“Teria eu uns sete ou oito anos. Estávamos nas férias de Verão, em Paço de Arcos. Ele acordou-me às seis da manhã. Abanou-me como se o mundo estivesse a acabar. Disse: ‘Pedro, olha.’ Abriu a persiana. Era o sol a nascer. E era tanto”, começou por escrever Pedro Chagas Freitas, antes de acrescentar: “Ali, o Jorge Pizarro, o meu primo, ensinou-me mais do que poderia imaginar. Não esqueci aquele momento, não esqueci a raridade de haver um sol que nasce todos os dias – à distância de uma janela, de uma tentativa.”

“O Jorge era mais velho quatro ou cinco anos. Parecia ter 1000 vidas de avanço. Era o tipo de pessoa que via beleza num prego enferrujado. Dava-se ao luxo de sentir. Tudo. Demais. Sempre demais. Era músico, poeta, pai, vagabundo da sensibilidade. Cantou em becos, bares, países que só existem em álbuns de viagem. Viveu na corda bamba entre o sublime e a ruína”, assinalou, ainda, o escritor.

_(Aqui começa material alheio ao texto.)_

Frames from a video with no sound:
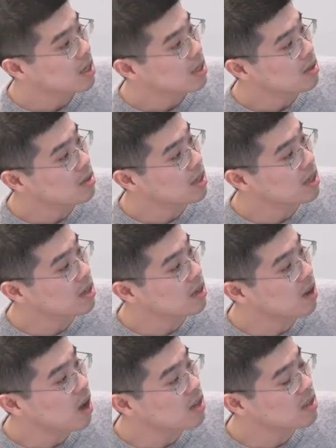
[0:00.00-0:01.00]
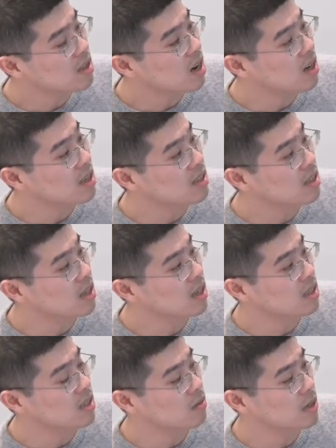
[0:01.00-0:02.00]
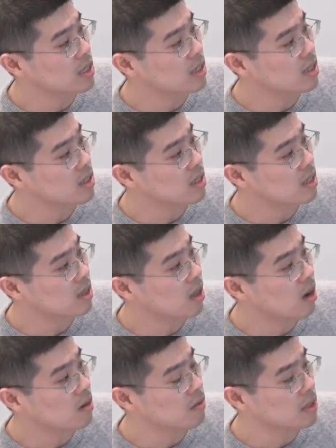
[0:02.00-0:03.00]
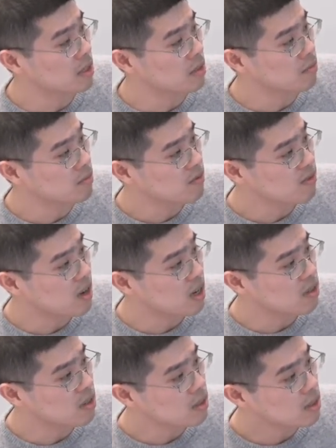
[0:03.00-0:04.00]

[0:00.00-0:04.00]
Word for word: So here log star is the iterated uh, logarithm function.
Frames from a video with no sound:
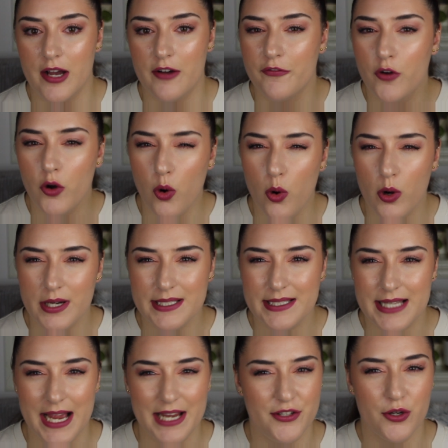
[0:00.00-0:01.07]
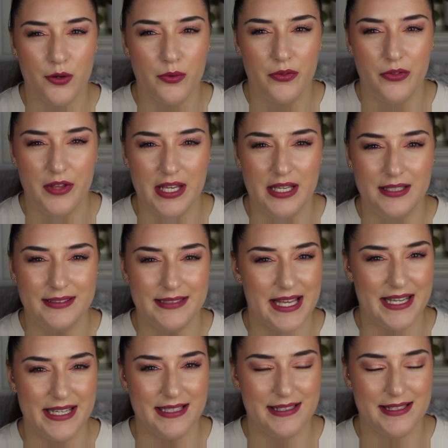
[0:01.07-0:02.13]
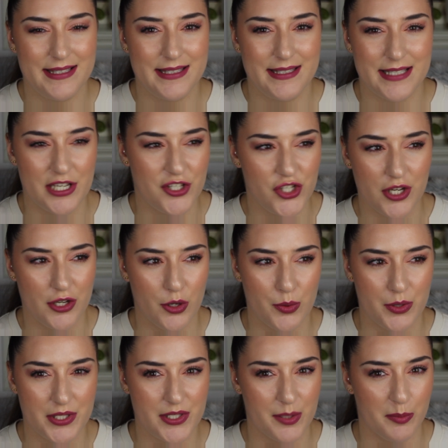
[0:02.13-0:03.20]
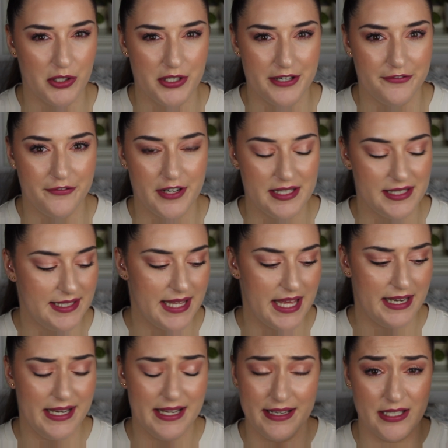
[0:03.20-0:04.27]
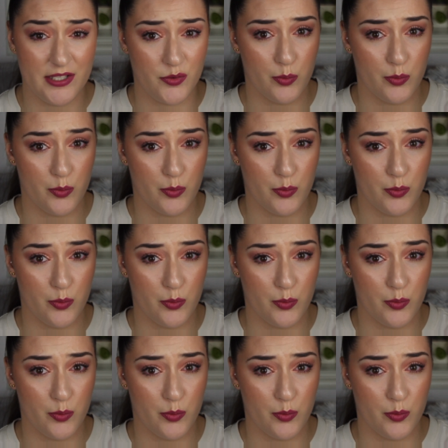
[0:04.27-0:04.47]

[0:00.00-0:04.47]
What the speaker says: Of course, I don't think that it's such a noticeable difference that it is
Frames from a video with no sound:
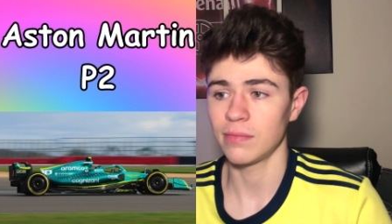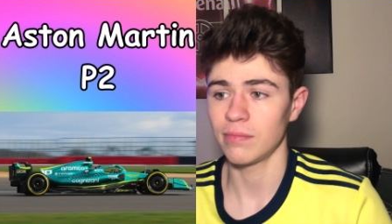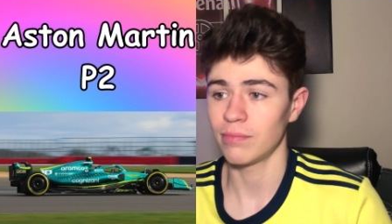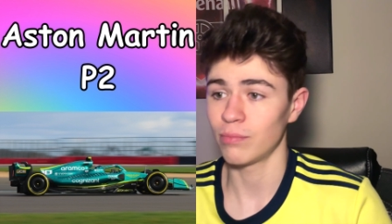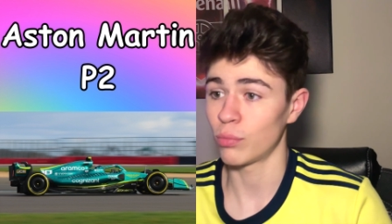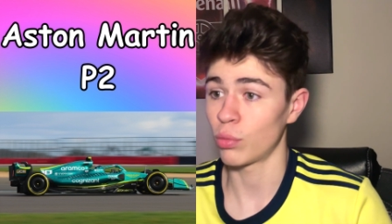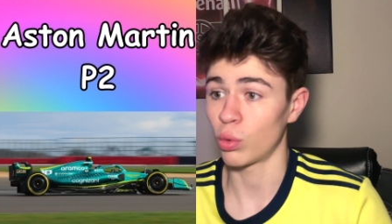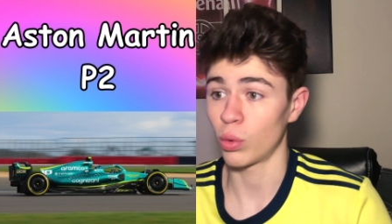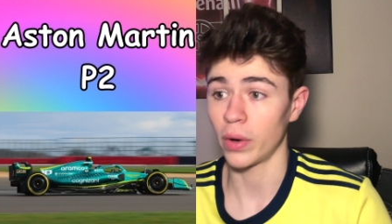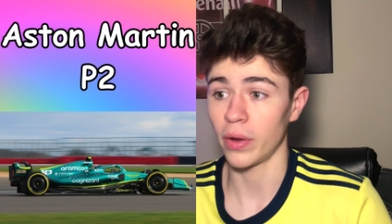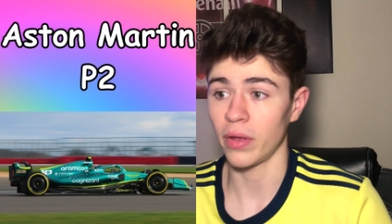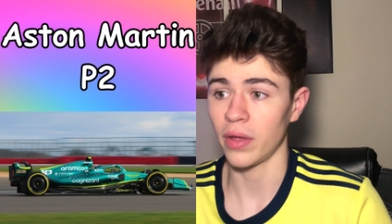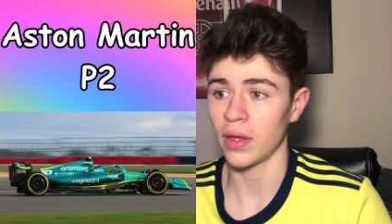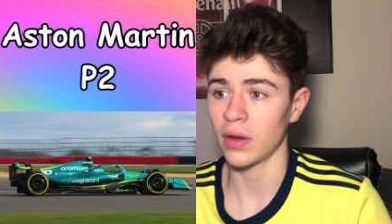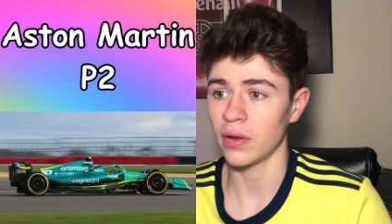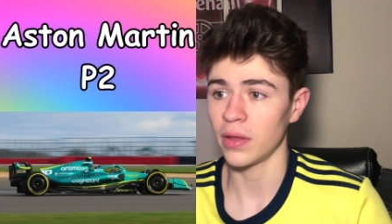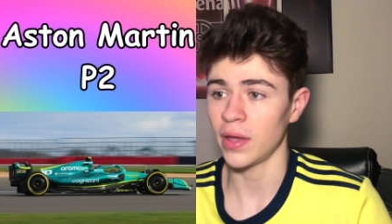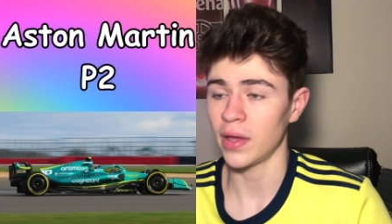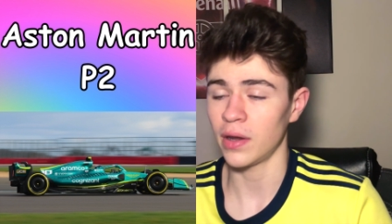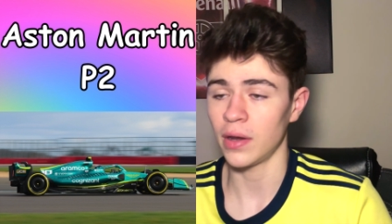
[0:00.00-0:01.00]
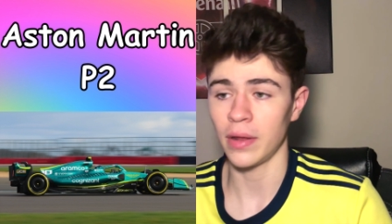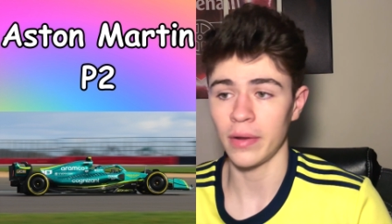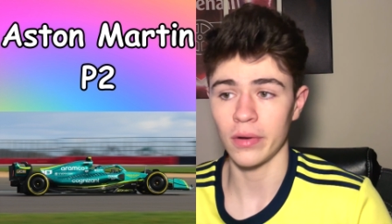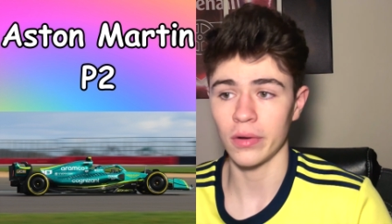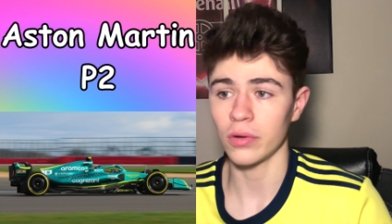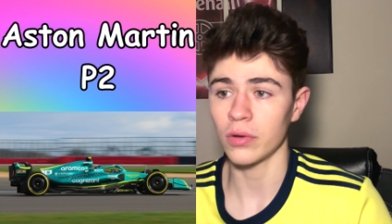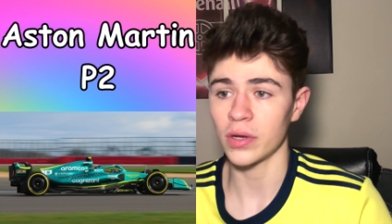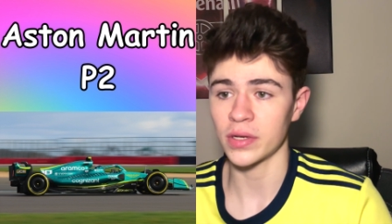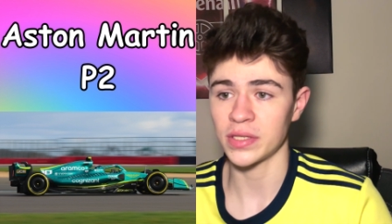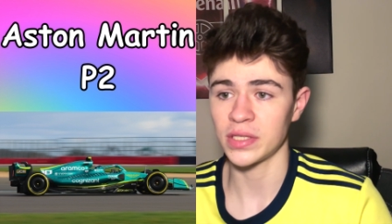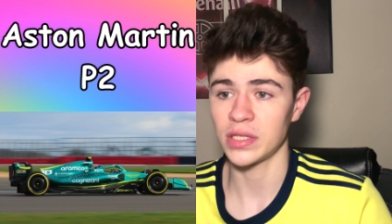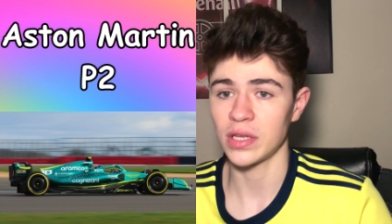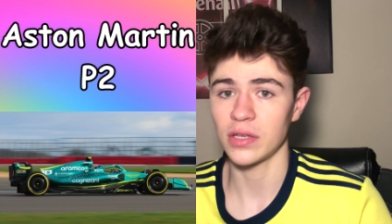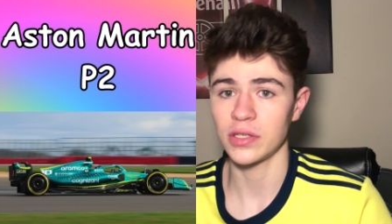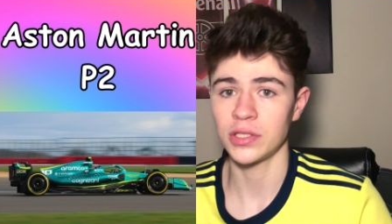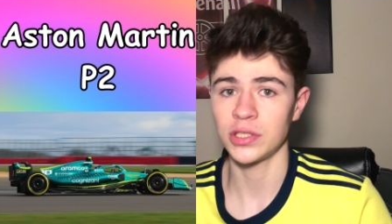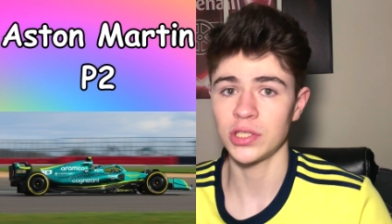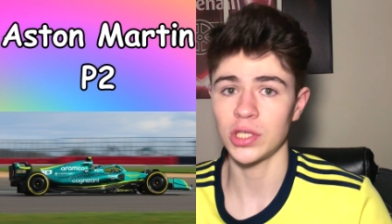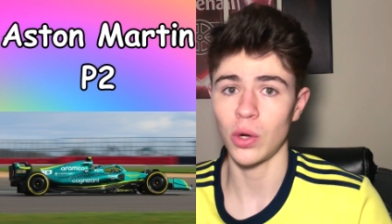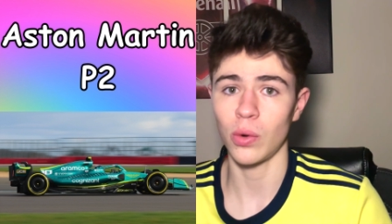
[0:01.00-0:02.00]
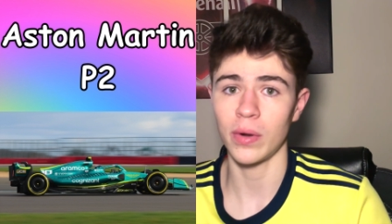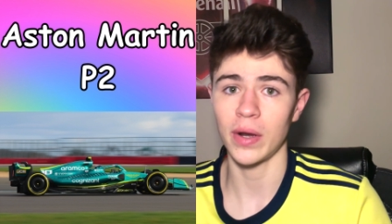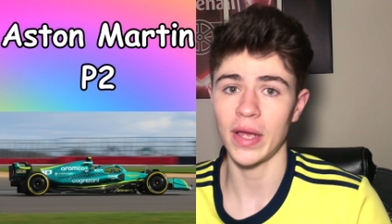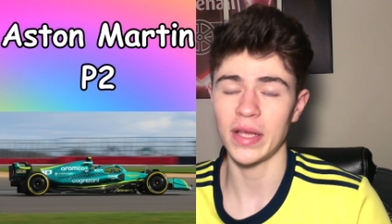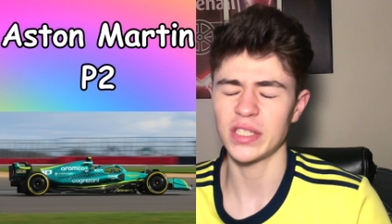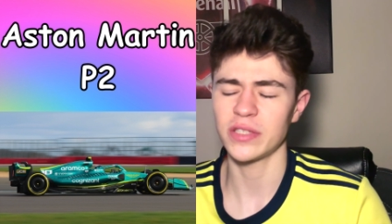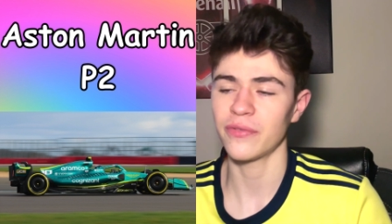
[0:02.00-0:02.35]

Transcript: brilliantly and it looks so nice.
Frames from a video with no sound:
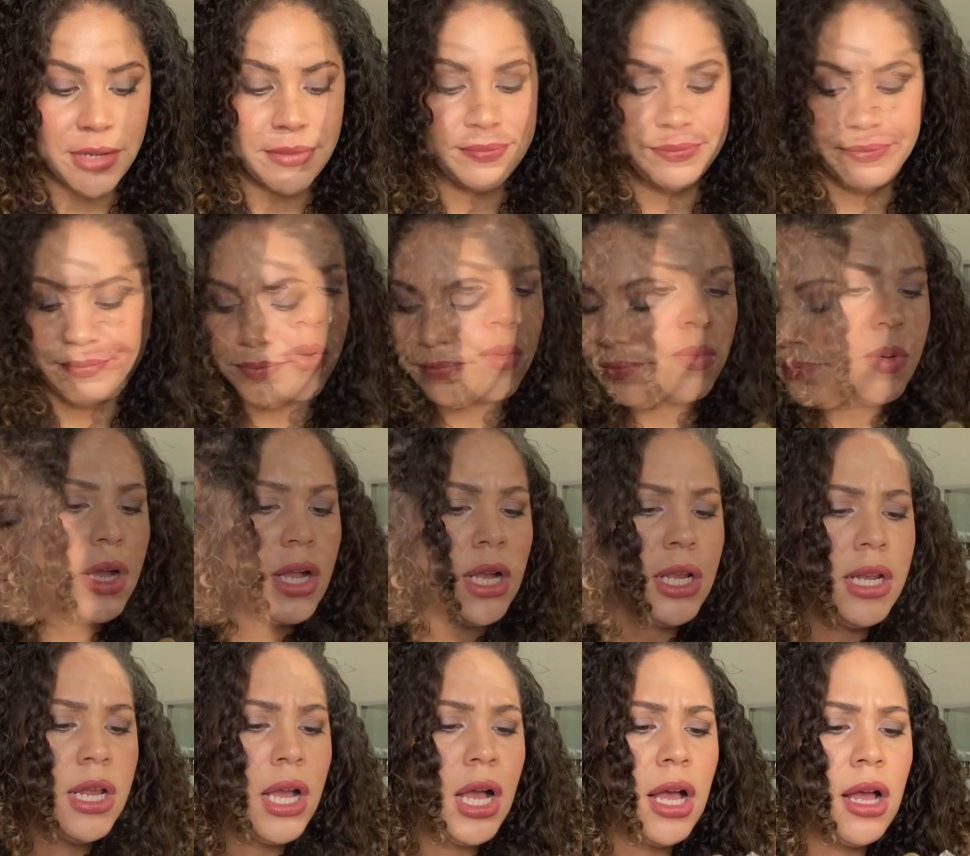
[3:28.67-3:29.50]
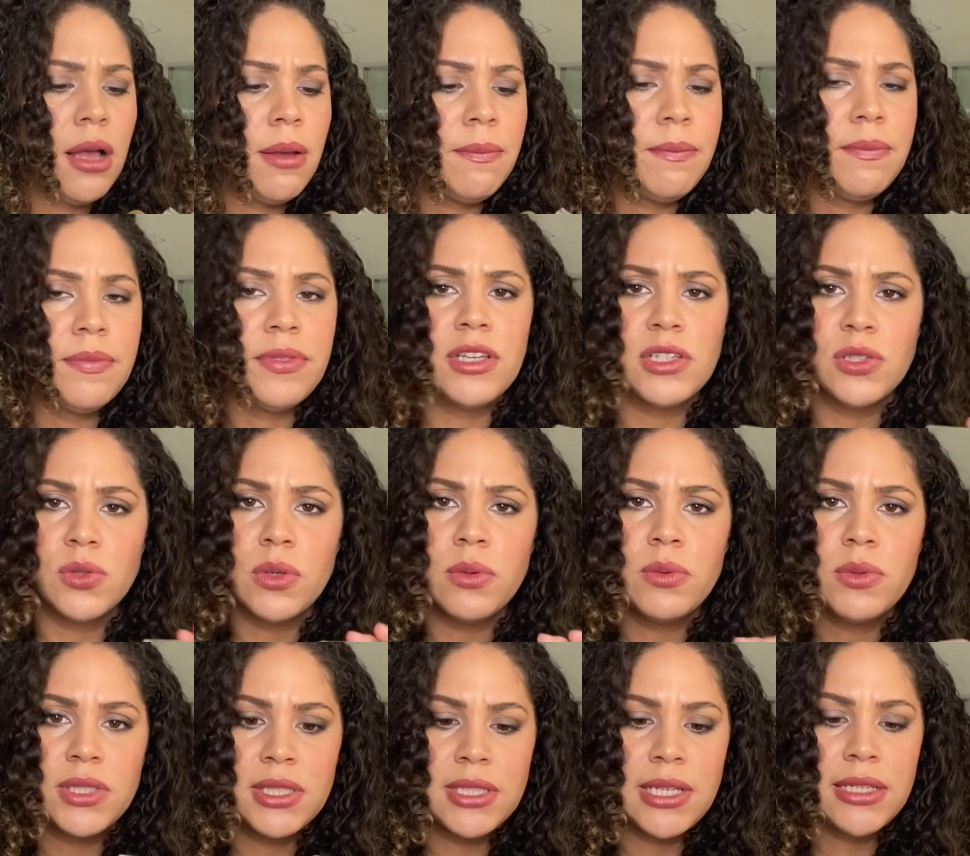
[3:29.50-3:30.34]
Another one, this
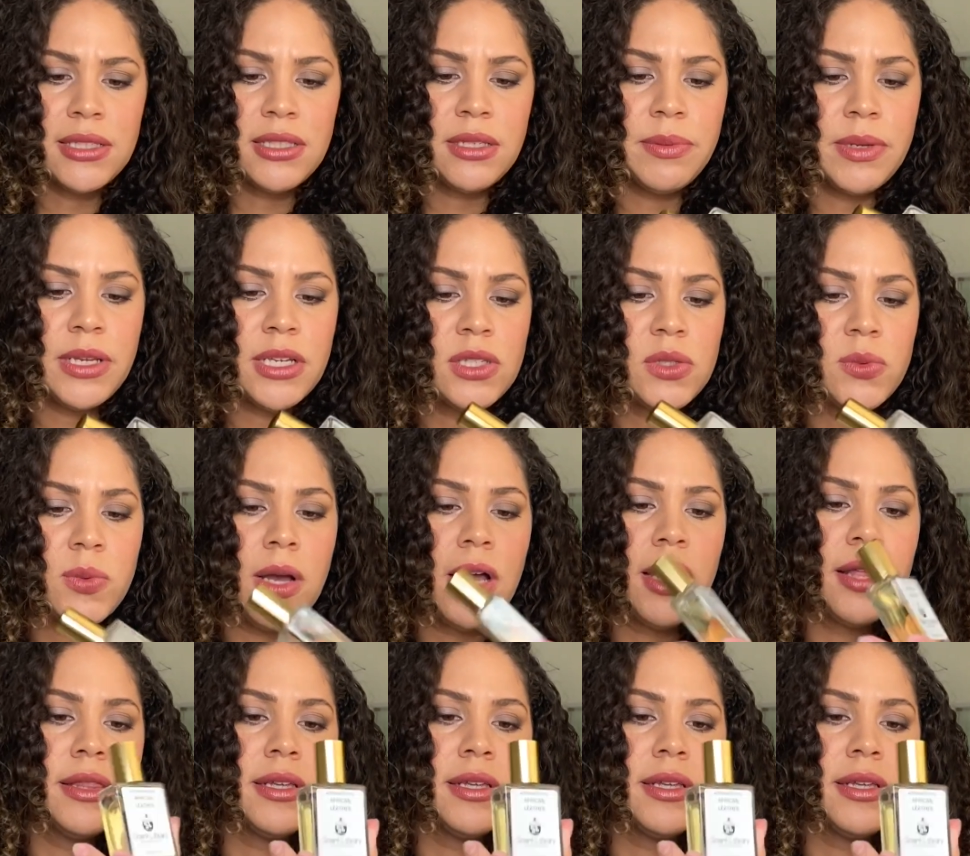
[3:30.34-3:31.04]
one was sent to me as well.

De seguida, Pedro Chagas Freitas reconheceu: “Caiu. Muitas vezes. Caía com dignidade, como só os que voam sabem cair. Anos depois, reencontrámo-nos por acaso no Intercidades. Não nos víamos há uma década. O comboio mal deu conta da viagem. Falámos como se a infância ainda estivesse à esquina. Letras, dores, tentativas. Ele queria ser normal. Ridículo. O Jorge nunca seria normal. Era uma borboleta a tentar viver como pássaro doméstico.”

“Não conseguiu. Claro que não conseguiu. Quando morreu, não morreu. Transformou-se em música. Há vidas que não cabem num corpo. Há mortos que continuam a nascer, todos os dias. Como o sol”, completou.